Qu’est-ce que t’apporte la musique que tu crées ?
La musique, les clips, amènent une autre perception du réel. C’est une énergie maximum, en un temps minimum. Il y a des forces imageantes, qui influent sur les mots, et il y a des temporalités artificielles. C’est mon sport.
Tu joues depuis toujours ? Comment ça a commencé ?
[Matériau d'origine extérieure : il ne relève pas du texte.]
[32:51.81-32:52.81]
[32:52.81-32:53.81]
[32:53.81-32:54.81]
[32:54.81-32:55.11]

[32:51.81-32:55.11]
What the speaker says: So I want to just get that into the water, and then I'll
Plus ou moins depuis l’école primaire. Je prenais des cours de hip hop et je participais aux spectacles de l’école comme ça. J’étais inscrite à la chorale, et je faisais de la guitare folk au collège. Je m’étais acheté un kazoo parce que j’adorais Brian Jones, j’avais même demandé à mon prof de musique si je pouvais faire un solo avec, pour le concert de fin d’année. Il avait dit oui, j’étais super contente. Je postais sur YouTube des reprises de chansons, genre Katy Perry. J’écoutais beaucoup de musique dans ma chambre, Sonic Youth, Cocteau Twins, Jeanette, Vashti Bunyan, Stereolab, Anna Domino… ‘In the land of my dream’, c’était la chanson que j’écoutais dans le bus. Je phasais déjà comme ça. Je tenais des journaux intimes, j’écrivais des paroles… Puis un jour, j’ai demandé à mes parents de m’offrir un synthé pour Noël. Avec des copines, on passait des journées entières à faire de la musique après le lycée.
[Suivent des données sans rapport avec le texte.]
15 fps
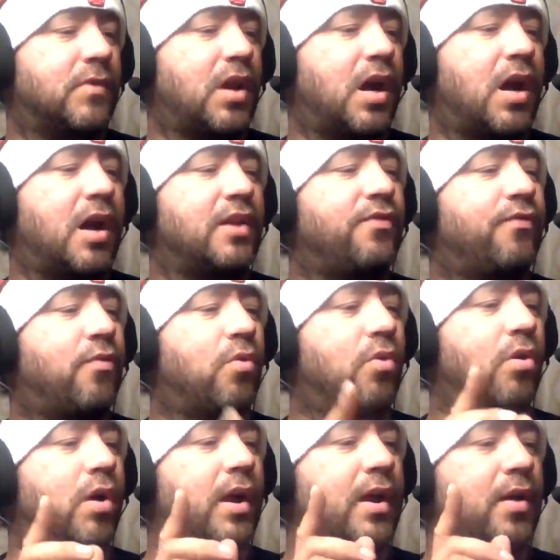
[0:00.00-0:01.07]

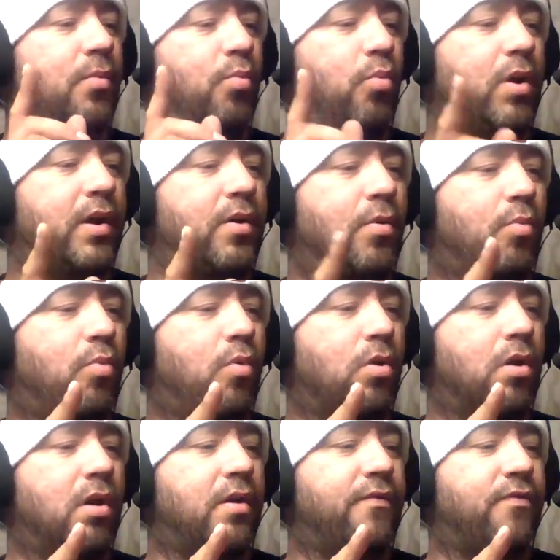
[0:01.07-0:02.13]
It won an
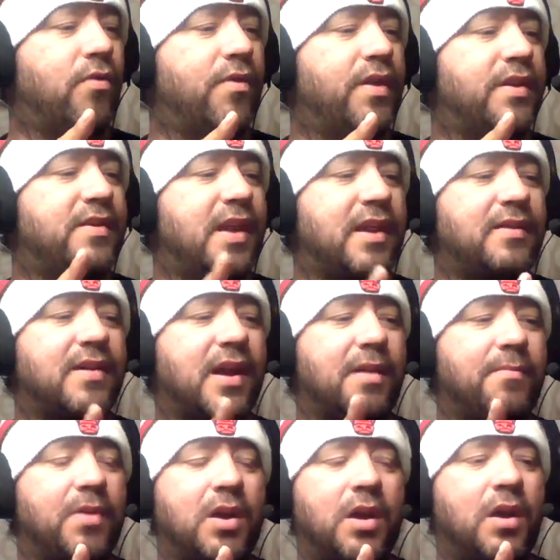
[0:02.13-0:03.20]
award for the
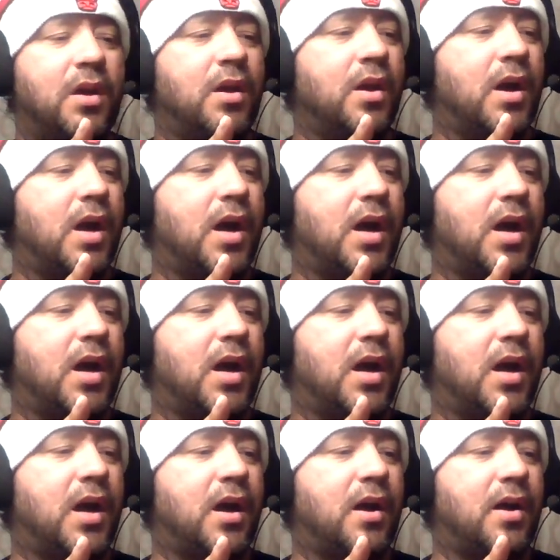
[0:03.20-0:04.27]
Daytime
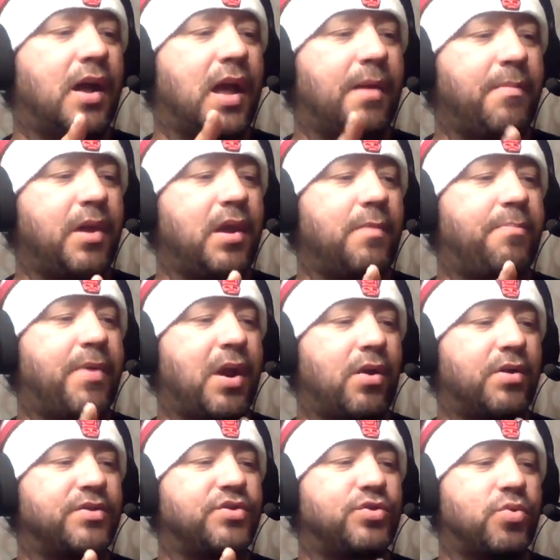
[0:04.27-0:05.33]
Emmy
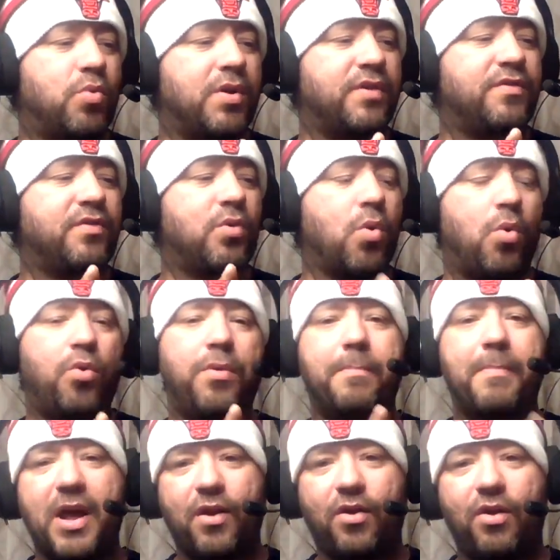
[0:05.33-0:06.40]
Parents' Choice Gold
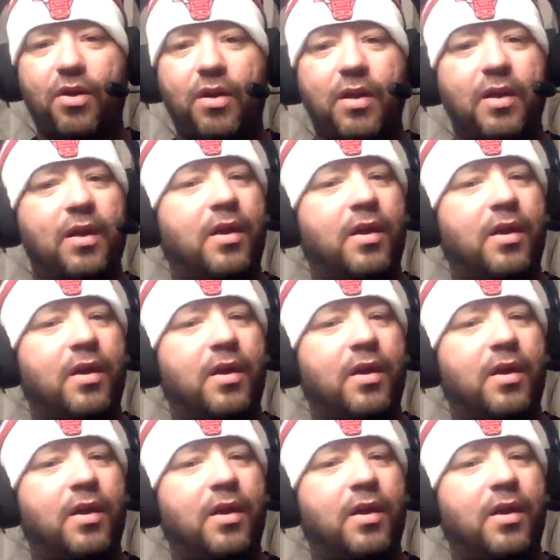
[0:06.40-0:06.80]
Medal.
Tes chansons, tes clips, tes dates : tu produis tout, toute seule ?
Je fais mes chansons et mes clips, on peut dire que je m’auto-produis, et je n’ai jamais réellement demandé à quelqu’un de m’aider. Quand je vivais à Brest, j’avais vraiment envie de faire de la musique. Avec des copains, on a enregistré des chansons, et c’est parti de là. On se réunissait le soir, on avait mis en place une radio fictive. On s’inventait des noms de groupe, on jouait comme ça et d’un coup, ça ressemblait à de la musique expérimentale, désordonnée, et parfois on faisait des trucs r’n’b. On a commencé avec pas grand-chose, une loop et un petit synthé. On a monté un réseau de sons, on ne faisait que ça, c’était n’importe quoi !
Après ça, TG Gondard m’a proposé de sortir une cassette sur son label Midi Fish à Bruxelles. Là, j’ai commencé à faire des concerts, mais je n’aimais pas trop ça, j’étais super timide – d’ailleurs c’est toujours le cas. Mais je me dis juste : ok, c’est cool, je peux faire ce que je veux avec ma musique.
Tu trouves ça facile d’être une jeune artiste ?
Je ne me suis pas encore vraiment confrontée à cette question. Jusqu’à présent, j’avais surtout un rapport digital avec mes travaux. Je les disperse sur le net, d’ailleurs j’aime beaucoup le travail de Seth Price, autour de la dispersion et de la réutilisation des œuvres.
Tu viens d’arriver à Marseille, pourquoi as-tu choisi cette ville ?
Parce qu’ici, les gens brillent. Ils sont parés de strass et de diamants, et le soleil se reflète dessus. L’air est marin, j’aime le thym… Je ressens de nouvelles énergies.